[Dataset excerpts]
_____
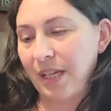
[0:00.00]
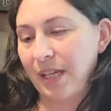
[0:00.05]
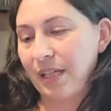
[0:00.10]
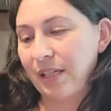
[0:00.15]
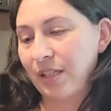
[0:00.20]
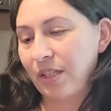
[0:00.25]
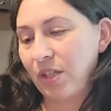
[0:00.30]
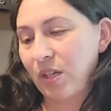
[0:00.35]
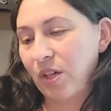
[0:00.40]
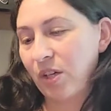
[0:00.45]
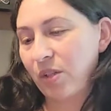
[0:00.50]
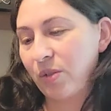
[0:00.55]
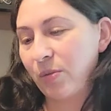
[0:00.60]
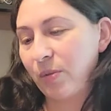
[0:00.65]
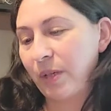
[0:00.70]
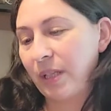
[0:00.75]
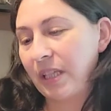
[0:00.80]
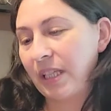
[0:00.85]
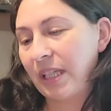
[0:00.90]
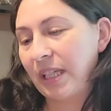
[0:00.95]
It starts
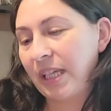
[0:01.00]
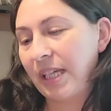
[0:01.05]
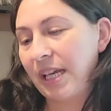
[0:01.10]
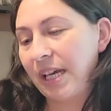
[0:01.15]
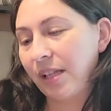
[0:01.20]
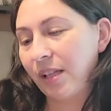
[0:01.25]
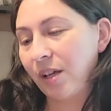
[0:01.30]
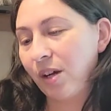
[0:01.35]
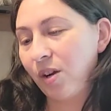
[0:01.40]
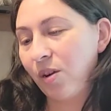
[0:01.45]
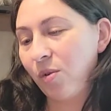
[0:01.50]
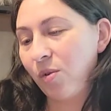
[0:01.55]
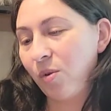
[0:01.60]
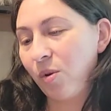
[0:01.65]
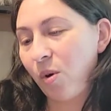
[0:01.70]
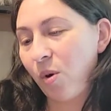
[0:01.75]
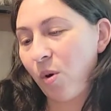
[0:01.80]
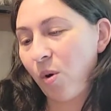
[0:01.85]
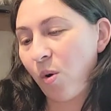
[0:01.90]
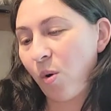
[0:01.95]
with yellow,
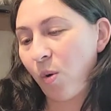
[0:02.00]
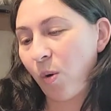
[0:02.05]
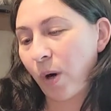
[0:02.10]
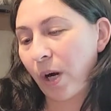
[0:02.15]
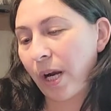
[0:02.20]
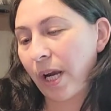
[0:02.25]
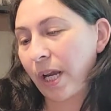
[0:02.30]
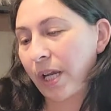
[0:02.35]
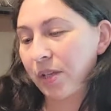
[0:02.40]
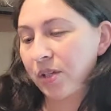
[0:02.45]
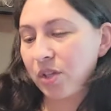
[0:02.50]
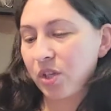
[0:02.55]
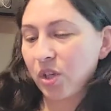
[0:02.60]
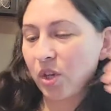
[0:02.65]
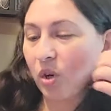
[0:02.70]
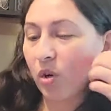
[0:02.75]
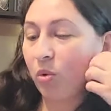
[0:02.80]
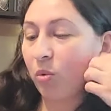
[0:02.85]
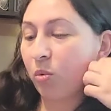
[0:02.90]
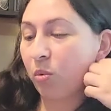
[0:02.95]
orange,
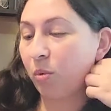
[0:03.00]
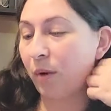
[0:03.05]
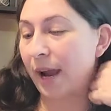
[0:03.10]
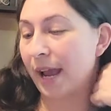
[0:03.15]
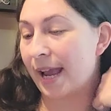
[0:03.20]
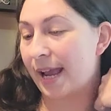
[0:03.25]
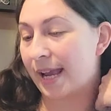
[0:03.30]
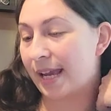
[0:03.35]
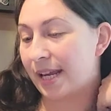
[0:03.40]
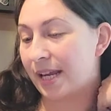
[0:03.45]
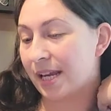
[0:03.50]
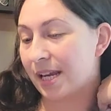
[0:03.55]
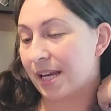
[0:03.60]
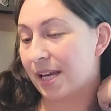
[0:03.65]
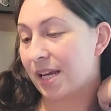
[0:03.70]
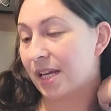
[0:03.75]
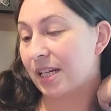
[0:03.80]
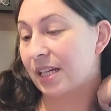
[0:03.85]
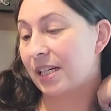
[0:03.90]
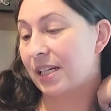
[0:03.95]
red,
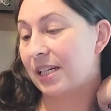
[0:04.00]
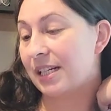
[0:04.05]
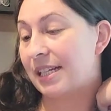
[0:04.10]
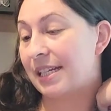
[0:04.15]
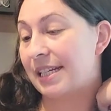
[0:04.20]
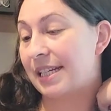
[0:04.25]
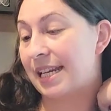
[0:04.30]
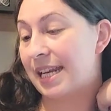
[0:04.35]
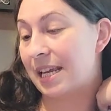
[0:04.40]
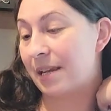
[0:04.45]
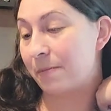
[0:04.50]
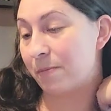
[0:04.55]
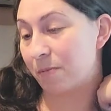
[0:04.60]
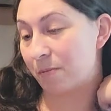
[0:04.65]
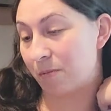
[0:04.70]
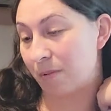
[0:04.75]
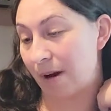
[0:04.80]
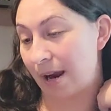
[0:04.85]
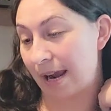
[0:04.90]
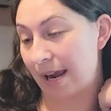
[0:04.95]
deep
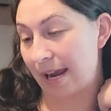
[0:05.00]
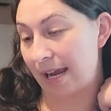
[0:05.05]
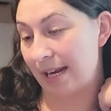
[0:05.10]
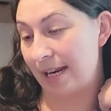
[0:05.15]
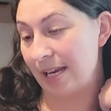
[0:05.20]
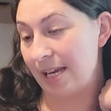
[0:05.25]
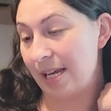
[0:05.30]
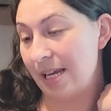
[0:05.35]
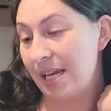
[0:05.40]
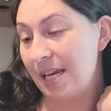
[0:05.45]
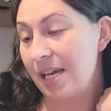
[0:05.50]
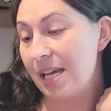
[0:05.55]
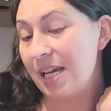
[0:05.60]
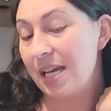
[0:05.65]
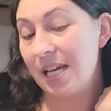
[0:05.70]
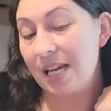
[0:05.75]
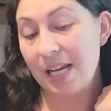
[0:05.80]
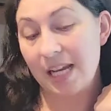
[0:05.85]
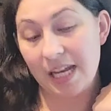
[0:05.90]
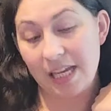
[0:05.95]
red,
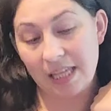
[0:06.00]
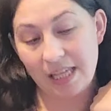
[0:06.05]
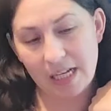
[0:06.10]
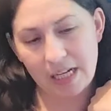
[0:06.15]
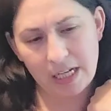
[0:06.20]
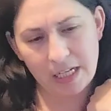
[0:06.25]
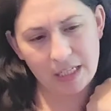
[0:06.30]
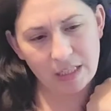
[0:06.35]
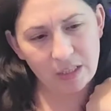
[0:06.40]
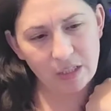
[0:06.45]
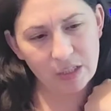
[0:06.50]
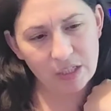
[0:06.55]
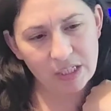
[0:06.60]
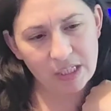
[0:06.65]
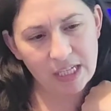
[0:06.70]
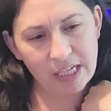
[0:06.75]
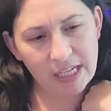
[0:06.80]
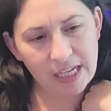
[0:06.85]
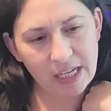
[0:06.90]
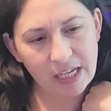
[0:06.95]
and then it looks
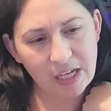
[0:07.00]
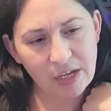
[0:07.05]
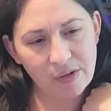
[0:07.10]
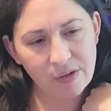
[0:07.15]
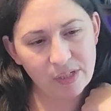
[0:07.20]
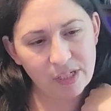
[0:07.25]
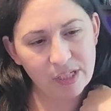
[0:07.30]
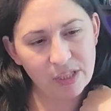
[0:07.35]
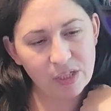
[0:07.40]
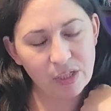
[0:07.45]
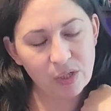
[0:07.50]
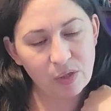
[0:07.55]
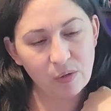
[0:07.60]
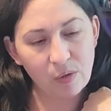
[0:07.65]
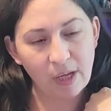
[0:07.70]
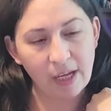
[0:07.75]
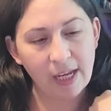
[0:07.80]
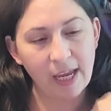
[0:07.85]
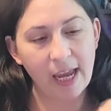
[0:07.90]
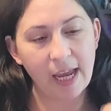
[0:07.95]
like it goes into
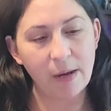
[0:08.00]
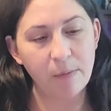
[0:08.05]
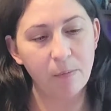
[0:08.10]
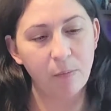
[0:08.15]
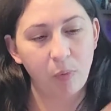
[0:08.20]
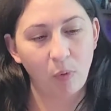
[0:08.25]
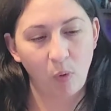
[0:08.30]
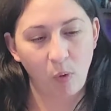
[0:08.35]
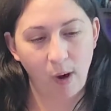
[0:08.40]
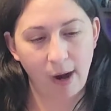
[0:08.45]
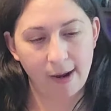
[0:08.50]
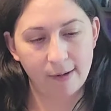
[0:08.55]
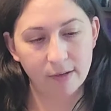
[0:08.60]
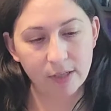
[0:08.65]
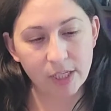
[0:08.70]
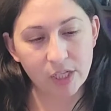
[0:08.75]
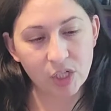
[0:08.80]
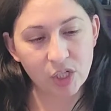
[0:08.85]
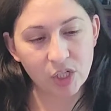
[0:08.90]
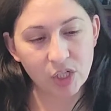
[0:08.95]
like a
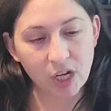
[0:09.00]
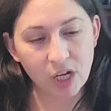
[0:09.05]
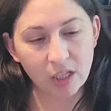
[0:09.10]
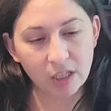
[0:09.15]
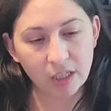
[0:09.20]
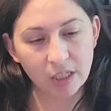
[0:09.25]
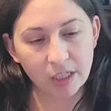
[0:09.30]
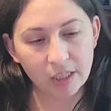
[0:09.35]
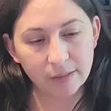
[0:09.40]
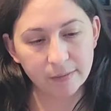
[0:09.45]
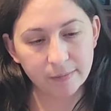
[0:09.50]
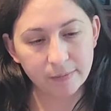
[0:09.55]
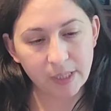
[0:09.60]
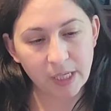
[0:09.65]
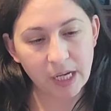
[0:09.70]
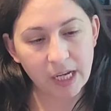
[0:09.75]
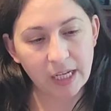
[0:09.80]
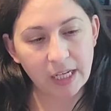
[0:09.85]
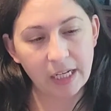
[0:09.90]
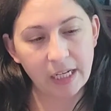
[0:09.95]
brownish color
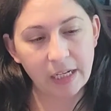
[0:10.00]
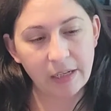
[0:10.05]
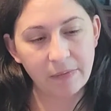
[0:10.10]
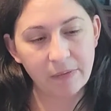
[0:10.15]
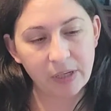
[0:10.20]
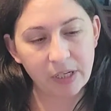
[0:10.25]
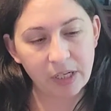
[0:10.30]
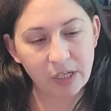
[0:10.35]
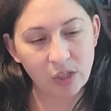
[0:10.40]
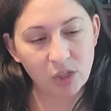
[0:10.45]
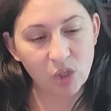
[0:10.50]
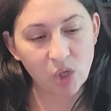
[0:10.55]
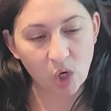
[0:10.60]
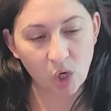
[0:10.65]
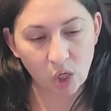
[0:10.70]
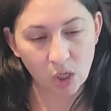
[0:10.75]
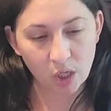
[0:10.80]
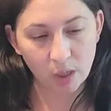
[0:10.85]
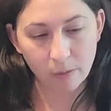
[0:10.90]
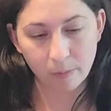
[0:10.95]
and even a
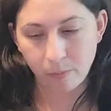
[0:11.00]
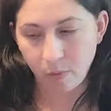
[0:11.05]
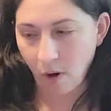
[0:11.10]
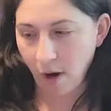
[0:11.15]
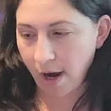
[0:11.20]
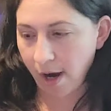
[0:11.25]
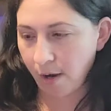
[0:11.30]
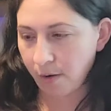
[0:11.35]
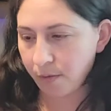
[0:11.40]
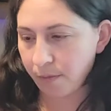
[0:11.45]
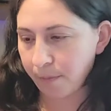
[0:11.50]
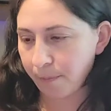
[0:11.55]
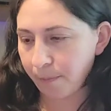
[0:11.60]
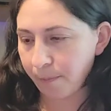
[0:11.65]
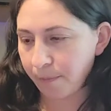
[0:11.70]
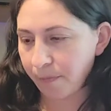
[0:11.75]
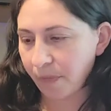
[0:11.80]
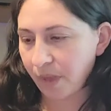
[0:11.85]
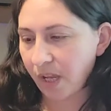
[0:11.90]
darker brown,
_____
WORK REQUEST. Set down every entry above verbatim, without pictures.

YOUR RESPONSE.
[0:00.00]
[0:00.05]
[0:00.10]
[0:00.15]
[0:00.20]
[0:00.25]
[0:00.30]
[0:00.35]
[0:00.40]
[0:00.45]
[0:00.50]
[0:00.55]
[0:00.60]
[0:00.65]
[0:00.70]
[0:00.75]
[0:00.80]
[0:00.85]
[0:00.90]
[0:00.95]
It starts
[0:01.00]
[0:01.05]
[0:01.10]
[0:01.15]
[0:01.20]
[0:01.25]
[0:01.30]
[0:01.35]
[0:01.40]
[0:01.45]
[0:01.50]
[0:01.55]
[0:01.60]
[0:01.65]
[0:01.70]
[0:01.75]
[0:01.80]
[0:01.85]
[0:01.90]
[0:01.95]
with yellow,
[0:02.00]
[0:02.05]
[0:02.10]
[0:02.15]
[0:02.20]
[0:02.25]
[0:02.30]
[0:02.35]
[0:02.40]
[0:02.45]
[0:02.50]
[0:02.55]
[0:02.60]
[0:02.65]
[0:02.70]
[0:02.75]
[0:02.80]
[0:02.85]
[0:02.90]
[0:02.95]
orange,
[0:03.00]
[0:03.05]
[0:03.10]
[0:03.15]
[0:03.20]
[0:03.25]
[0:03.30]
[0:03.35]
[0:03.40]
[0:03.45]
[0:03.50]
[0:03.55]
[0:03.60]
[0:03.65]
[0:03.70]
[0:03.75]
[0:03.80]
[0:03.85]
[0:03.90]
[0:03.95]
red,
[0:04.00]
[0:04.05]
[0:04.10]
[0:04.15]
[0:04.20]
[0:04.25]
[0:04.30]
[0:04.35]
[0:04.40]
[0:04.45]
[0:04.50]
[0:04.55]
[0:04.60]
[0:04.65]
[0:04.70]
[0:04.75]
[0:04.80]
[0:04.85]
[0:04.90]
[0:04.95]
deep
[0:05.00]
[0:05.05]
[0:05.10]
[0:05.15]
[0:05.20]
[0:05.25]
[0:05.30]
[0:05.35]
[0:05.40]
[0:05.45]
[0:05.50]
[0:05.55]
[0:05.60]
[0:05.65]
[0:05.70]
[0:05.75]
[0:05.80]
[0:05.85]
[0:05.90]
[0:05.95]
red,
[0:06.00]
[0:06.05]
[0:06.10]
[0:06.15]
[0:06.20]
[0:06.25]
[0:06.30]
[0:06.35]
[0:06.40]
[0:06.45]
[0:06.50]
[0:06.55]
[0:06.60]
[0:06.65]
[0:06.70]
[0:06.75]
[0:06.80]
[0:06.85]
[0:06.90]
[0:06.95]
and then it looks
[0:07.00]
[0:07.05]
[0:07.10]
[0:07.15]
[0:07.20]
[0:07.25]
[0:07.30]
[0:07.35]
[0:07.40]
[0:07.45]
[0:07.50]
[0:07.55]
[0:07.60]
[0:07.65]
[0:07.70]
[0:07.75]
[0:07.80]
[0:07.85]
[0:07.90]
[0:07.95]
like it goes into
[0:08.00]
[0:08.05]
[0:08.10]
[0:08.15]
[0:08.20]
[0:08.25]
[0:08.30]
[0:08.35]
[0:08.40]
[0:08.45]
[0:08.50]
[0:08.55]
[0:08.60]
[0:08.65]
[0:08.70]
[0:08.75]
[0:08.80]
[0:08.85]
[0:08.90]
[0:08.95]
like a
[0:09.00]
[0:09.05]
[0:09.10]
[0:09.15]
[0:09.20]
[0:09.25]
[0:09.30]
[0:09.35]
[0:09.40]
[0:09.45]
[0:09.50]
[0:09.55]
[0:09.60]
[0:09.65]
[0:09.70]
[0:09.75]
[0:09.80]
[0:09.85]
[0:09.90]
[0:09.95]
brownish color
[0:10.00]
[0:10.05]
[0:10.10]
[0:10.15]
[0:10.20]
[0:10.25]
[0:10.30]
[0:10.35]
[0:10.40]
[0:10.45]
[0:10.50]
[0:10.55]
[0:10.60]
[0:10.65]
[0:10.70]
[0:10.75]
[0:10.80]
[0:10.85]
[0:10.90]
[0:10.95]
and even a
[0:11.00]
[0:11.05]
[0:11.10]
[0:11.15]
[0:11.20]
[0:11.25]
[0:11.30]
[0:11.35]
[0:11.40]
[0:11.45]
[0:11.50]
[0:11.55]
[0:11.60]
[0:11.65]
[0:11.70]
[0:11.75]
[0:11.80]
[0:11.85]
[0:11.90]
darker brown,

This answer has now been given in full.